Tuesday, June 17, 2008

The Nuclear Santa

It's reassuring to know that Mr. Khan sits comfortably in Pakistan under a sufficiently luxurious "house arrest" while we spend great sums and risk many lives seeking to find a much less dangerous man: Osama bin Laden. Khan is a national hero in Pakistan, which is amazingly stupid of the Pakistanis given that he helped nuclearize one of Pakistan's natural enemies, Iran. But this ring of Khan illustrates the multiplication of proliferation risks engendered when primitive nations acquire WMD knowledge. Once such knowledge begins to spread among the primitives of the world it develops an internal logic which necessarily causes it to infect ever more nations (the domino theory of proliferation). By internal logic I mean that proliferation provides more sources from which to acquire atomic knowledge and thus a greater probability of successful acquisition. Also, the anarchical nature of international relations deters states from settling for an inadequate defense capability: when their neighbors go nuclear they are constrained to follow if possible. Thus, acquisition of the knowledge becomes easier and the incentive to avail oneself of it increases at the same time. Stacking the odds against oneself is the wrong way to gamble.  
 
But, even without Khan it was only a matter of time before the more ambitious nations found a path to this capability.
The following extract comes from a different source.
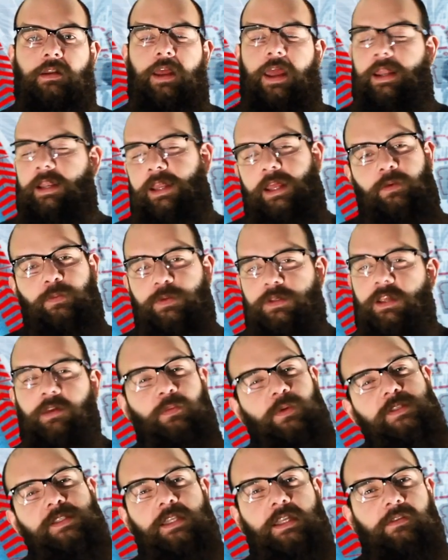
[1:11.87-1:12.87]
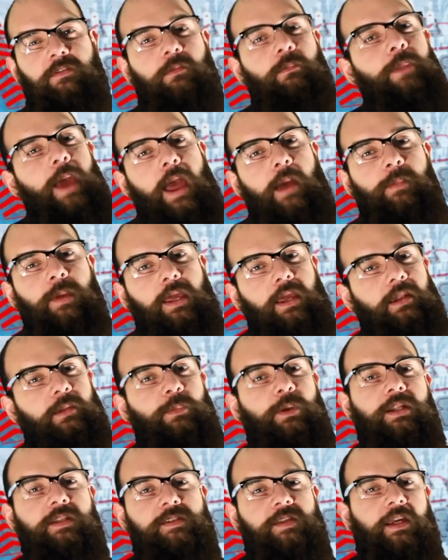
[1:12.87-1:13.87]
And it wasn't even Batman,
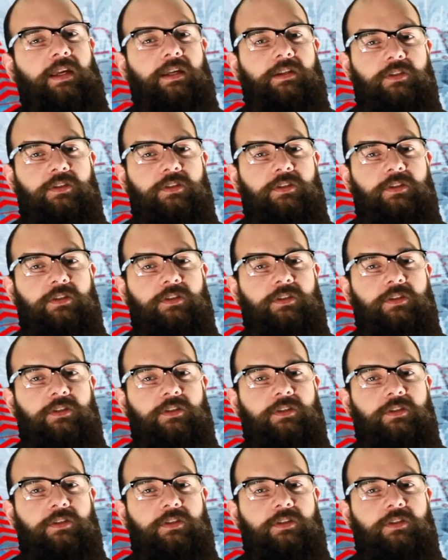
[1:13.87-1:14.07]
but it's like a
Maybe they would have purchased it from a corrupt scientist or, for the more advanced states, at much greater expense of time and resources, they may have developed it internally with their own scientists and engineers. Despite all this, what should make the nuke threat manageable in the long run is that an effective nuclear strike force cannot be assembled in silence--the snoops will find you out before it's ready to use. Result: deterrence. This is not true of bioweapons. They can be created in secrecy and disseminated in such fashion as to obscure the culpable party. In other words, in the worst case scenario, their development cannot be stopped and their use cannot be deterred. Knowing what is likely to follow, I am content to see the nuclear age, with all its perils and stupidities, drag itself out as long as it likes.